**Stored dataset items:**

--------

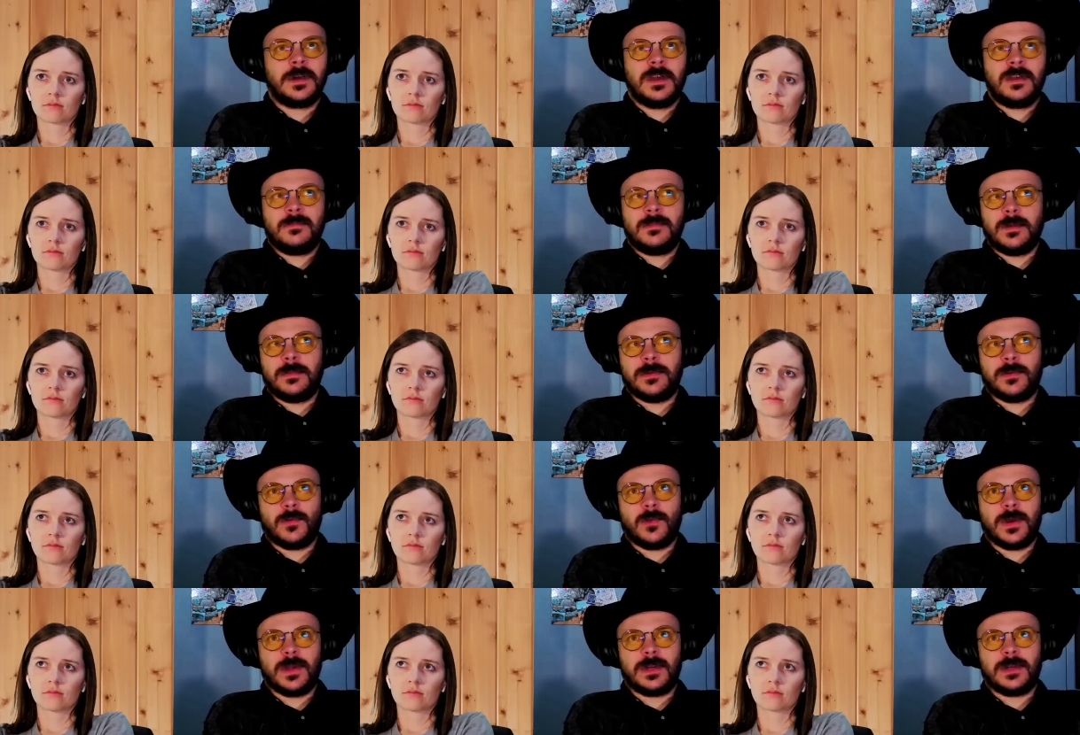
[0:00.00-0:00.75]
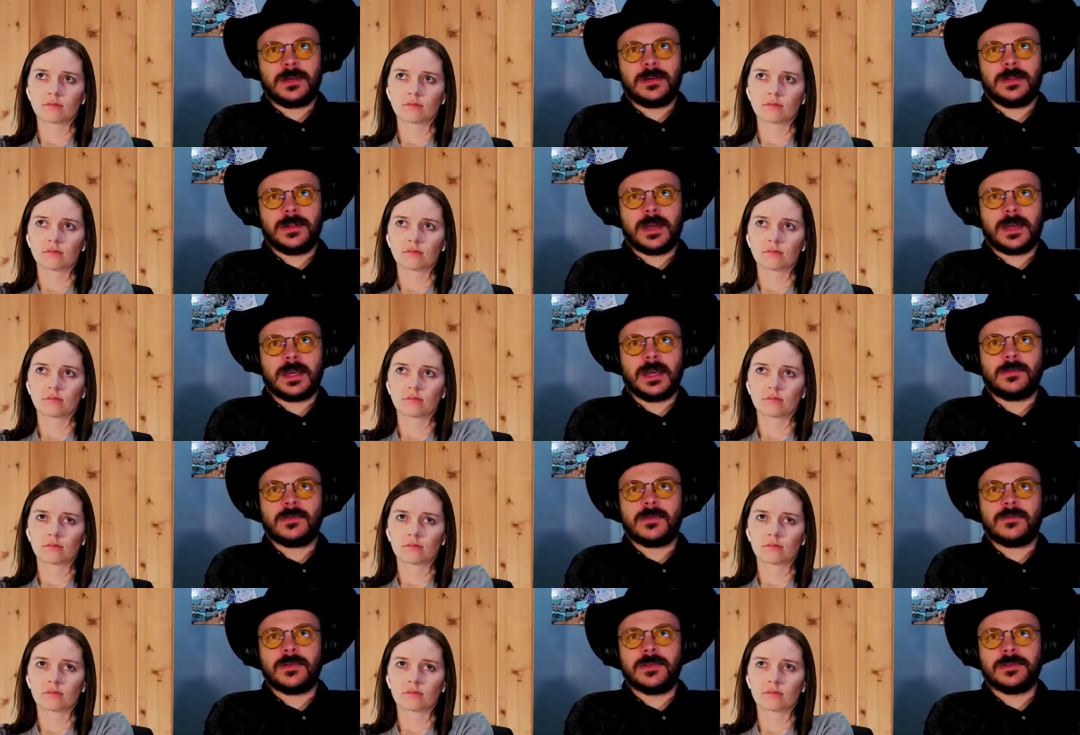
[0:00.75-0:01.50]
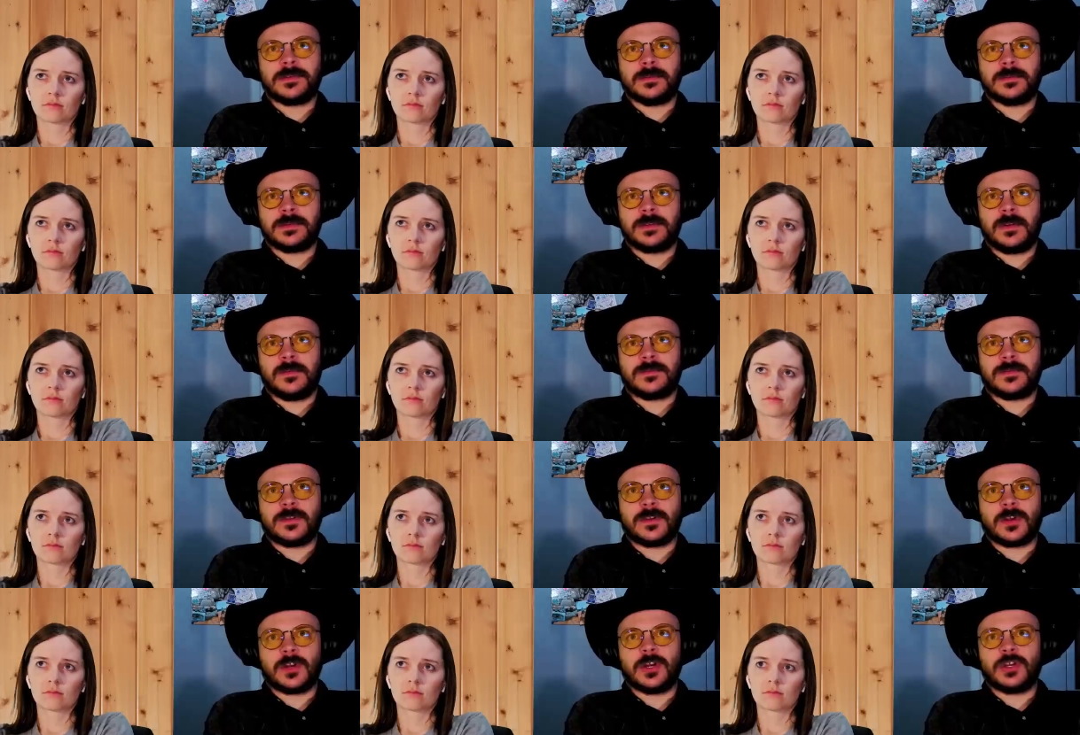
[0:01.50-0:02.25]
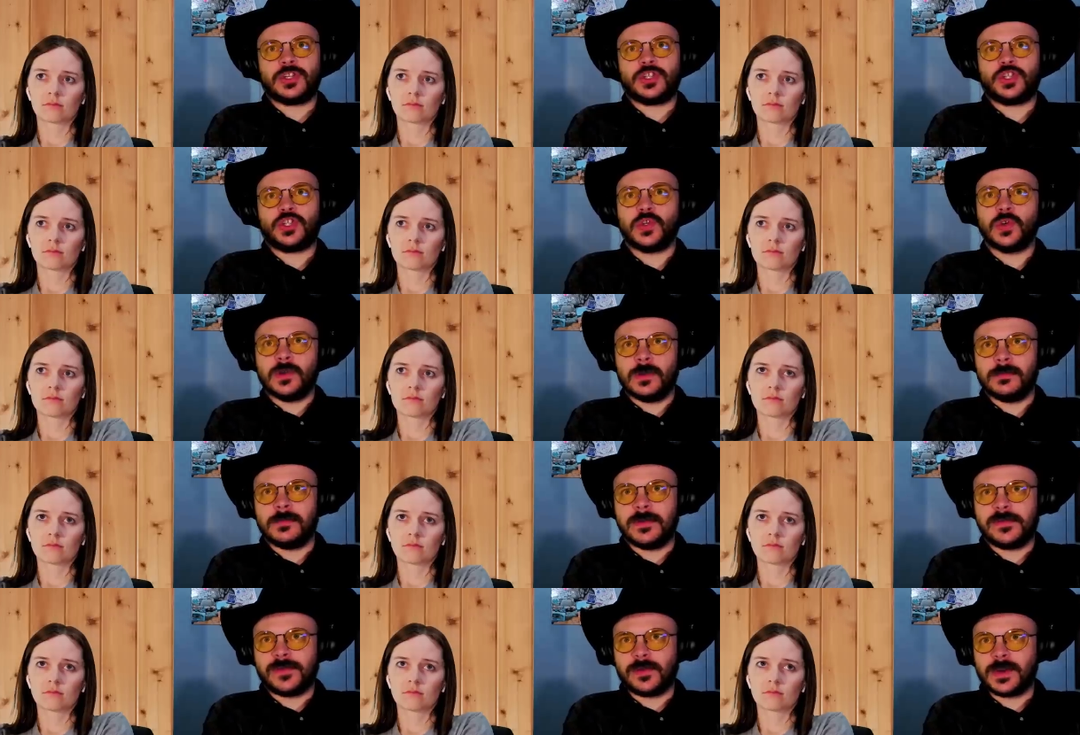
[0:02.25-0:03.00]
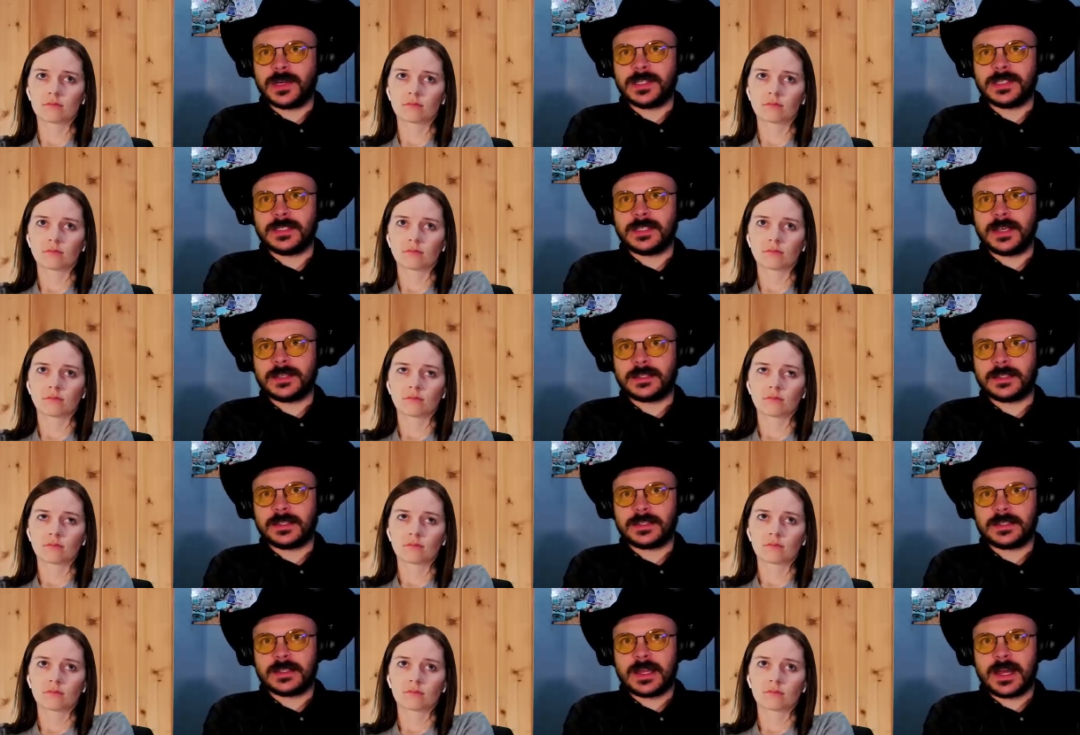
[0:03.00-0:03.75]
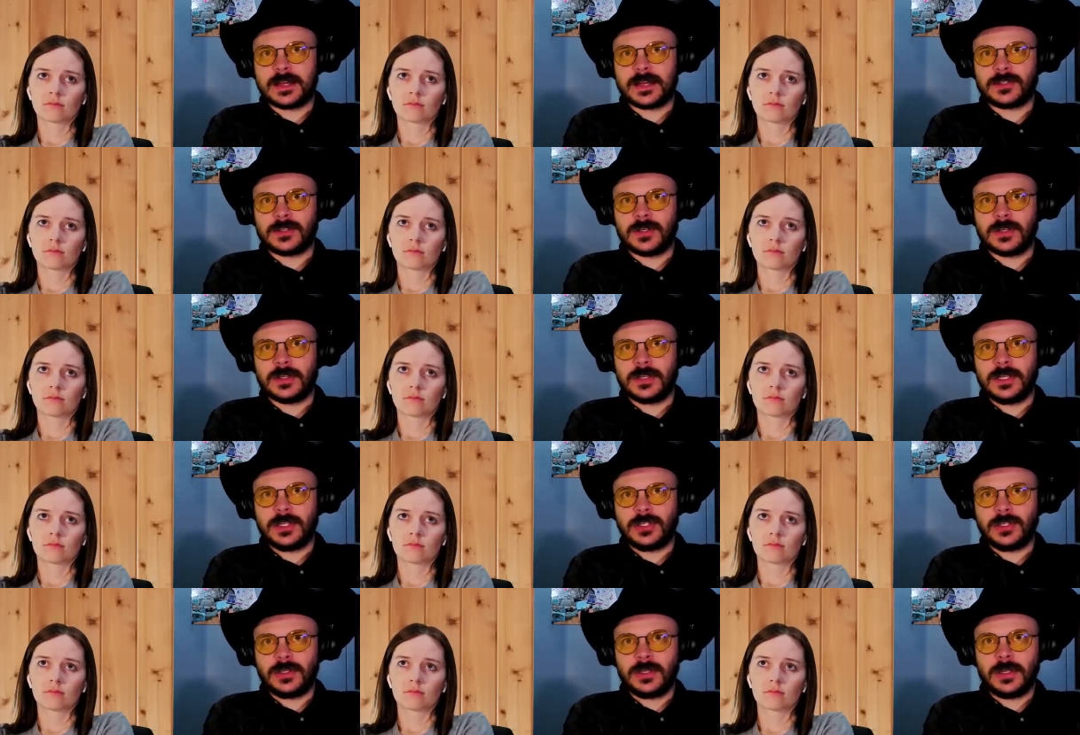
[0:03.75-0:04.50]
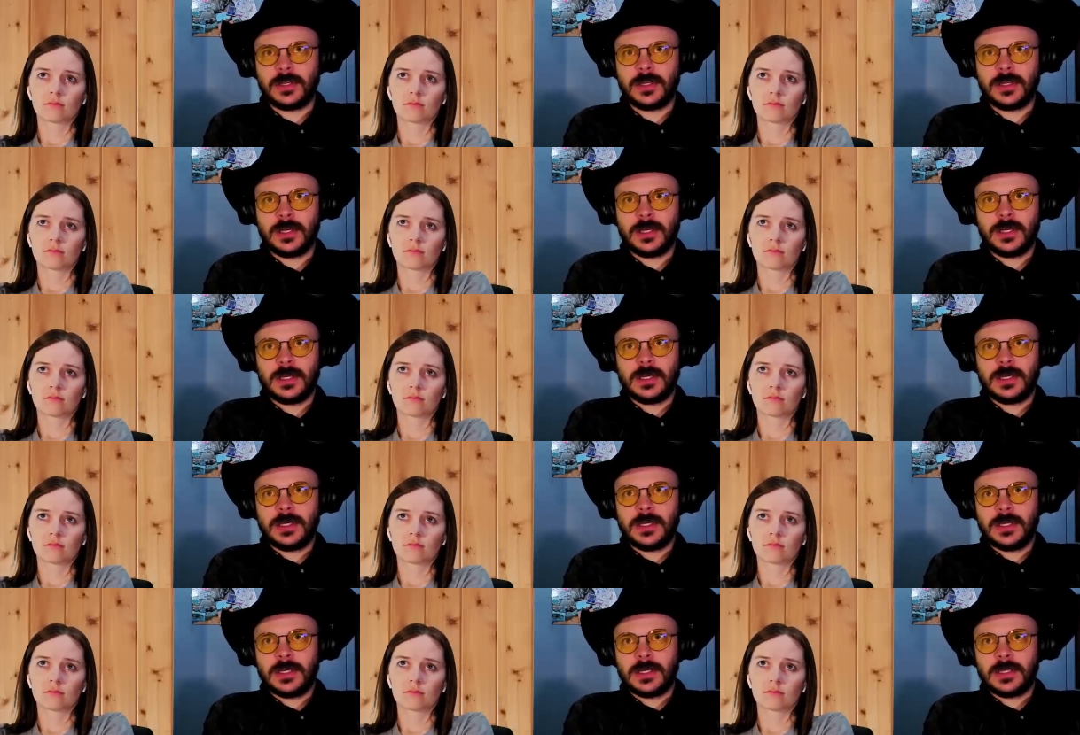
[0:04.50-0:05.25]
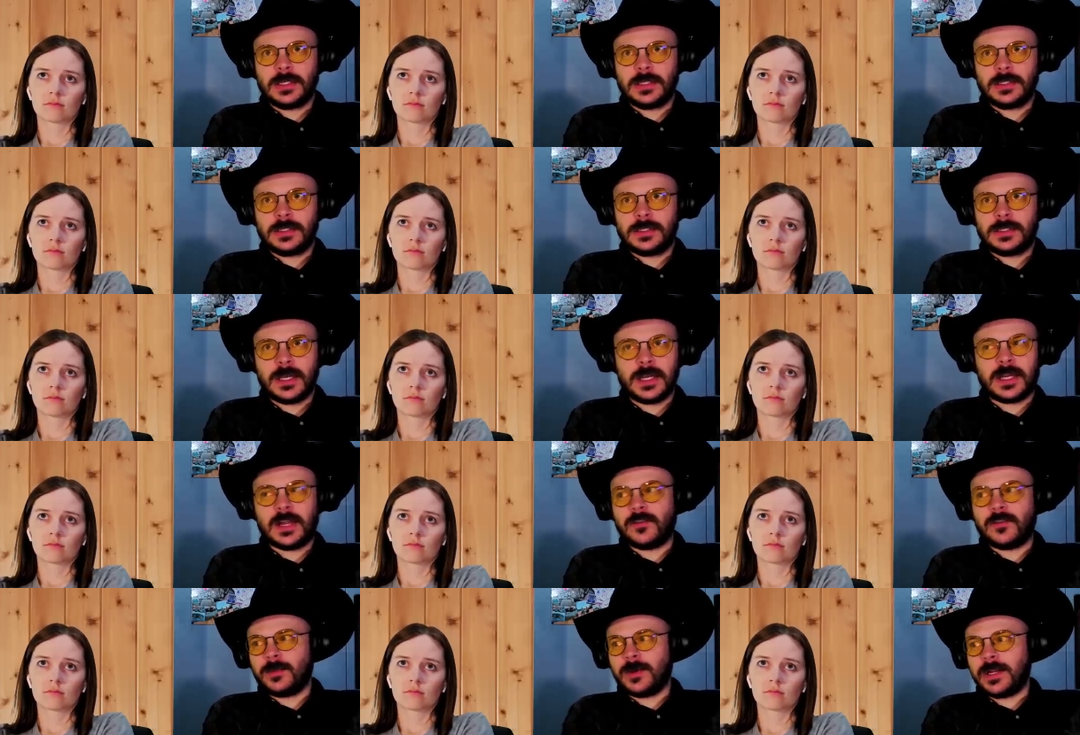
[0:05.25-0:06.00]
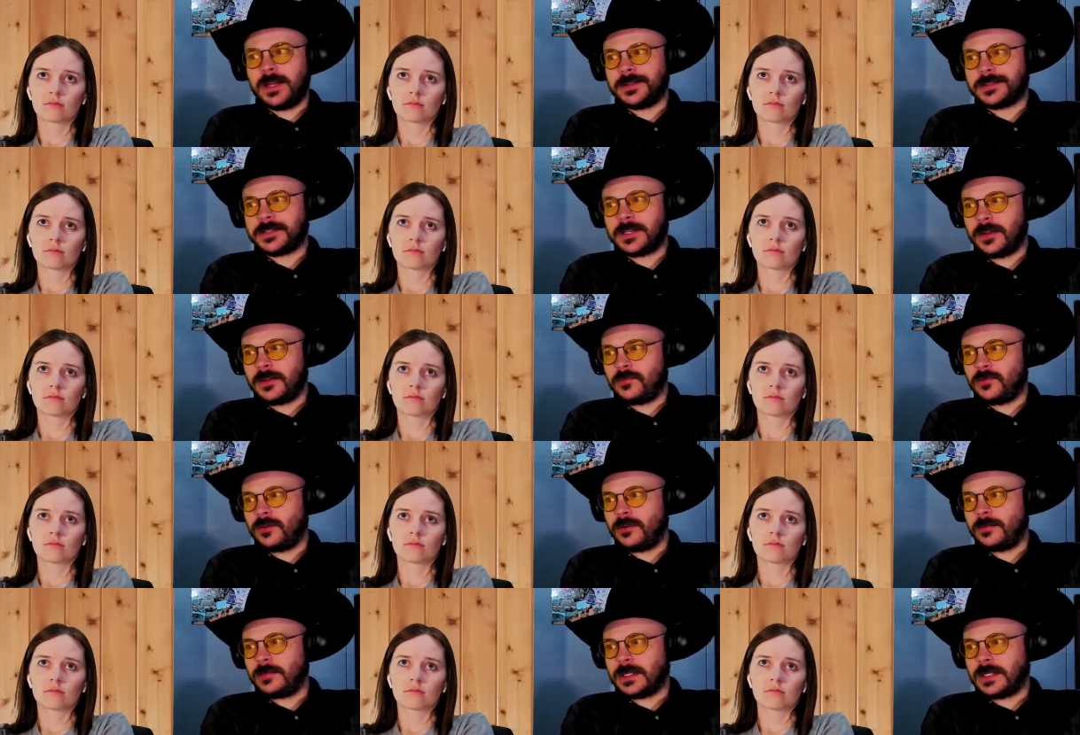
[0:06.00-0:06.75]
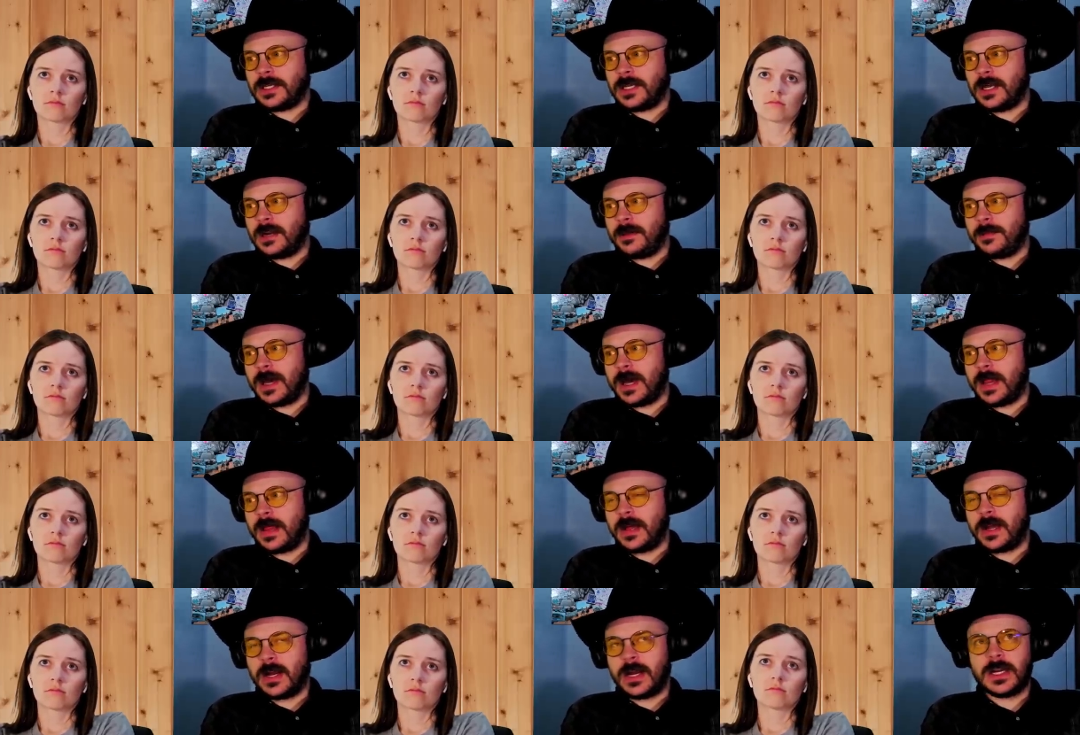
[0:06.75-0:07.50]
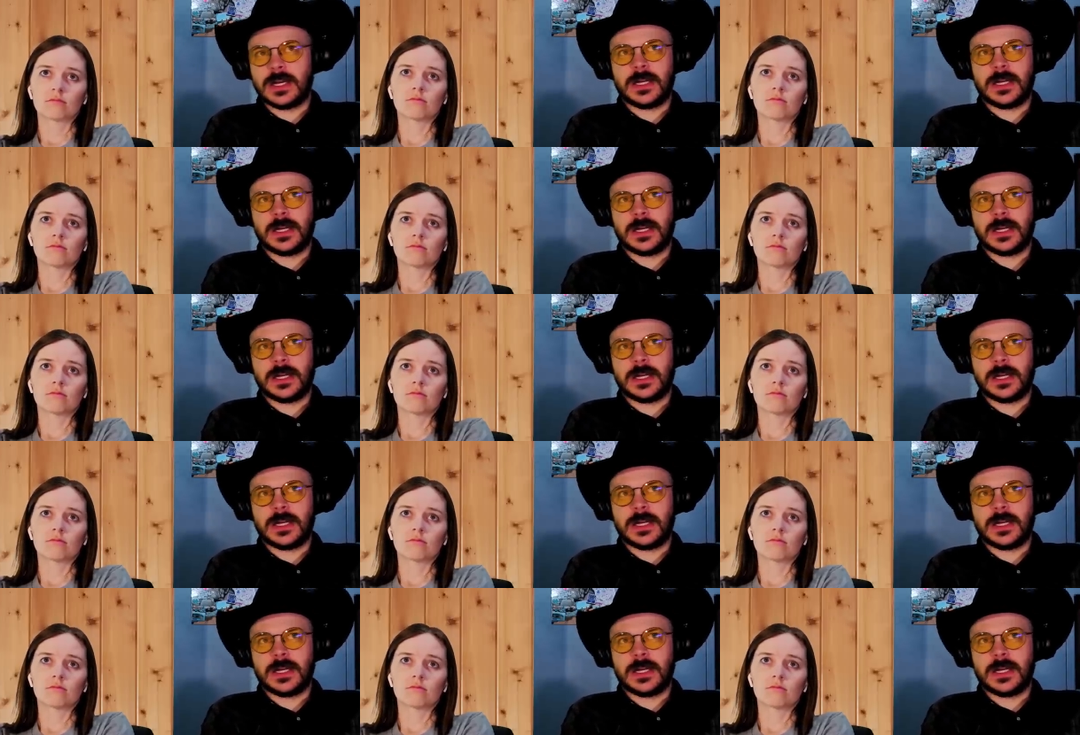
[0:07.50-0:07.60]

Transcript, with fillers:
Speaker 1: Maybe they're waiting until that guy reveals himself and they're going to shoot him before he says he's an actor and then take everybody else out in the room and get him out of there.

--------

**ABOUT THIS TASK:** The output must be every line of the records, printed exactly, with the pictures omitted.

**TASK OUTPUT:**
[0:00.00-0:00.75]
[0:00.75-0:01.50]
[0:01.50-0:02.25]
[0:02.25-0:03.00]
[0:03.00-0:03.75]
[0:03.75-0:04.50]
[0:04.50-0:05.25]
[0:05.25-0:06.00]
[0:06.00-0:06.75]
[0:06.75-0:07.50]
[0:07.50-0:07.60]

Transcript, with fillers:
Speaker 1: Maybe they're waiting until that guy reveals himself and they're going to shoot him before he says he's an actor and then take everybody else out in the room and get him out of there.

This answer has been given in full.